Requirement: An exact transcription of the entries is required, with none of the pictures carried over.

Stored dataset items
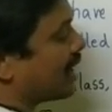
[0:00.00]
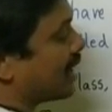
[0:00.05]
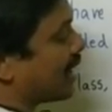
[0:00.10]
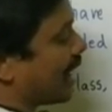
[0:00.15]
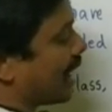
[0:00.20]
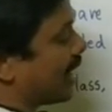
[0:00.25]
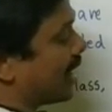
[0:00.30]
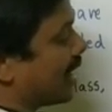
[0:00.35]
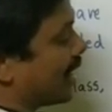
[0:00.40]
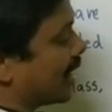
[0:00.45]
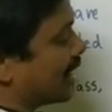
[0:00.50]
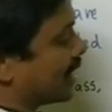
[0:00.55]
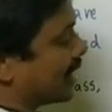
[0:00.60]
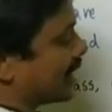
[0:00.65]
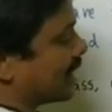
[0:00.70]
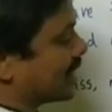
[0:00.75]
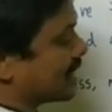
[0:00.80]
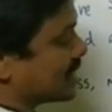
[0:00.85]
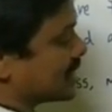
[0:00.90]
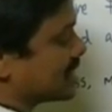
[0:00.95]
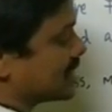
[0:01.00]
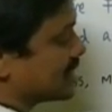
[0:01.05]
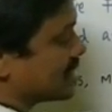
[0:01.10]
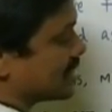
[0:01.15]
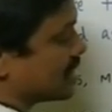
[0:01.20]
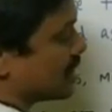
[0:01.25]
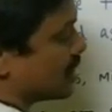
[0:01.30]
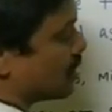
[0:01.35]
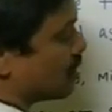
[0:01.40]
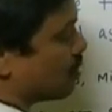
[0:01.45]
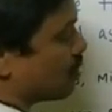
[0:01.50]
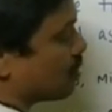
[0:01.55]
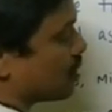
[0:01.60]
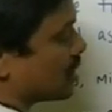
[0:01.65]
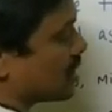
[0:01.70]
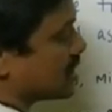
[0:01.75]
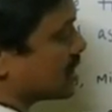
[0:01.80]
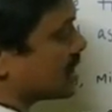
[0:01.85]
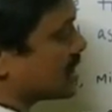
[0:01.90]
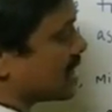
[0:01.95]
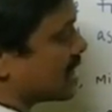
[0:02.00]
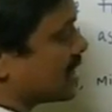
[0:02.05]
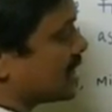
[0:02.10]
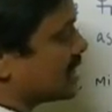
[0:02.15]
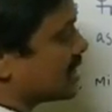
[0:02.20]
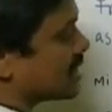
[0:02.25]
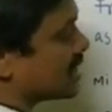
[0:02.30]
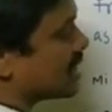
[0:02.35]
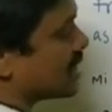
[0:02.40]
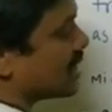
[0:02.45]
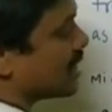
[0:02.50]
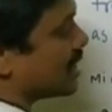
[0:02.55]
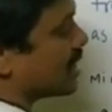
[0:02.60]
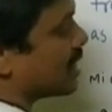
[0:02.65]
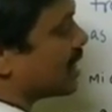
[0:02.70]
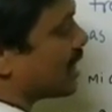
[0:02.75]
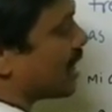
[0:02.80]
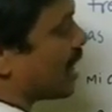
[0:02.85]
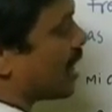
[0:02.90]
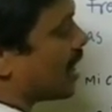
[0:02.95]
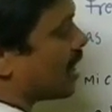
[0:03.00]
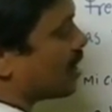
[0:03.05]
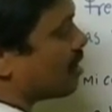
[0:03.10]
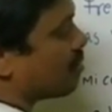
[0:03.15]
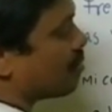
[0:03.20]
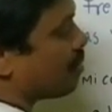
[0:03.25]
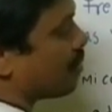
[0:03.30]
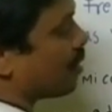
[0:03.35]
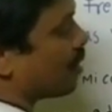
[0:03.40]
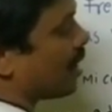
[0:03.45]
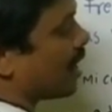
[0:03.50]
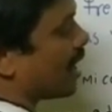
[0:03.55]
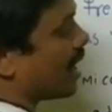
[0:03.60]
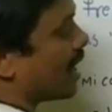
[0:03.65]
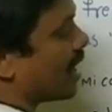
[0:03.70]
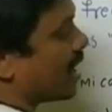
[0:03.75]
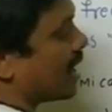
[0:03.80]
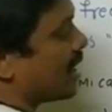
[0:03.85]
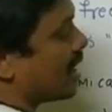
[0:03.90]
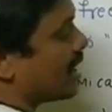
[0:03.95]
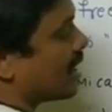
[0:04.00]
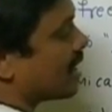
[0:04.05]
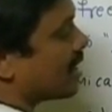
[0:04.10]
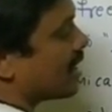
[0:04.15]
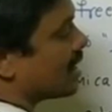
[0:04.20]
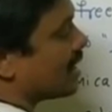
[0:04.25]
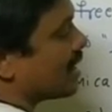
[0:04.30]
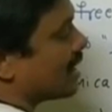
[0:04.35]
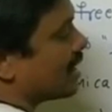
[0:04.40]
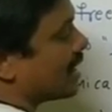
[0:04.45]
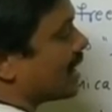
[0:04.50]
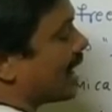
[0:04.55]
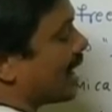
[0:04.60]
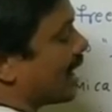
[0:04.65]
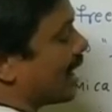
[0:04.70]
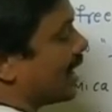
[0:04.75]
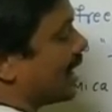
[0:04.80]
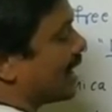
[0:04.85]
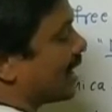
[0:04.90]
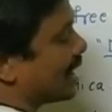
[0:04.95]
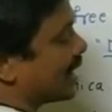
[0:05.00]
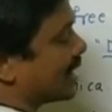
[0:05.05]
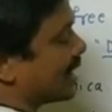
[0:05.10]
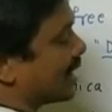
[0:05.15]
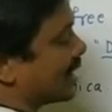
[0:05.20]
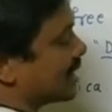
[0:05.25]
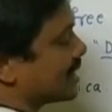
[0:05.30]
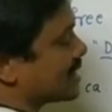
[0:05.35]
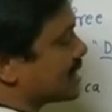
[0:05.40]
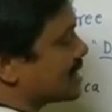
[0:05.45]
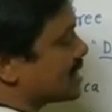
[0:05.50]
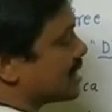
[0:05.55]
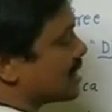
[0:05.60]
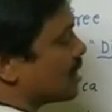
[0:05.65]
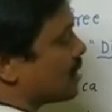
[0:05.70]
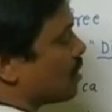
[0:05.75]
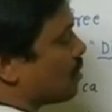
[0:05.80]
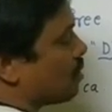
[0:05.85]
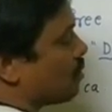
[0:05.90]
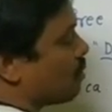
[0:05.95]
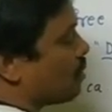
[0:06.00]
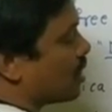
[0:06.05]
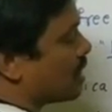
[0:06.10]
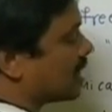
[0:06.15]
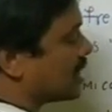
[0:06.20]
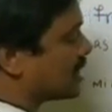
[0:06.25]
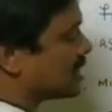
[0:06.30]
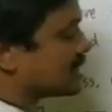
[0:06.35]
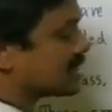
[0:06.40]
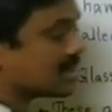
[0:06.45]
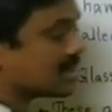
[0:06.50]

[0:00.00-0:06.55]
dielectrics. What is that? Non-polar dielectrics. What is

Solution below:
[0:00.00]
[0:00.05]
[0:00.10]
[0:00.15]
[0:00.20]
[0:00.25]
[0:00.30]
[0:00.35]
[0:00.40]
[0:00.45]
[0:00.50]
[0:00.55]
[0:00.60]
[0:00.65]
[0:00.70]
[0:00.75]
[0:00.80]
[0:00.85]
[0:00.90]
[0:00.95]
[0:01.00]
[0:01.05]
[0:01.10]
[0:01.15]
[0:01.20]
[0:01.25]
[0:01.30]
[0:01.35]
[0:01.40]
[0:01.45]
[0:01.50]
[0:01.55]
[0:01.60]
[0:01.65]
[0:01.70]
[0:01.75]
[0:01.80]
[0:01.85]
[0:01.90]
[0:01.95]
[0:02.00]
[0:02.05]
[0:02.10]
[0:02.15]
[0:02.20]
[0:02.25]
[0:02.30]
[0:02.35]
[0:02.40]
[0:02.45]
[0:02.50]
[0:02.55]
[0:02.60]
[0:02.65]
[0:02.70]
[0:02.75]
[0:02.80]
[0:02.85]
[0:02.90]
[0:02.95]
[0:03.00]
[0:03.05]
[0:03.10]
[0:03.15]
[0:03.20]
[0:03.25]
[0:03.30]
[0:03.35]
[0:03.40]
[0:03.45]
[0:03.50]
[0:03.55]
[0:03.60]
[0:03.65]
[0:03.70]
[0:03.75]
[0:03.80]
[0:03.85]
[0:03.90]
[0:03.95]
[0:04.00]
[0:04.05]
[0:04.10]
[0:04.15]
[0:04.20]
[0:04.25]
[0:04.30]
[0:04.35]
[0:04.40]
[0:04.45]
[0:04.50]
[0:04.55]
[0:04.60]
[0:04.65]
[0:04.70]
[0:04.75]
[0:04.80]
[0:04.85]
[0:04.90]
[0:04.95]
[0:05.00]
[0:05.05]
[0:05.10]
[0:05.15]
[0:05.20]
[0:05.25]
[0:05.30]
[0:05.35]
[0:05.40]
[0:05.45]
[0:05.50]
[0:05.55]
[0:05.60]
[0:05.65]
[0:05.70]
[0:05.75]
[0:05.80]
[0:05.85]
[0:05.90]
[0:05.95]
[0:06.00]
[0:06.05]
[0:06.10]
[0:06.15]
[0:06.20]
[0:06.25]
[0:06.30]
[0:06.35]
[0:06.40]
[0:06.45]
[0:06.50]

[0:00.00-0:06.55]
dielectrics. What is that? Non-polar dielectrics. What is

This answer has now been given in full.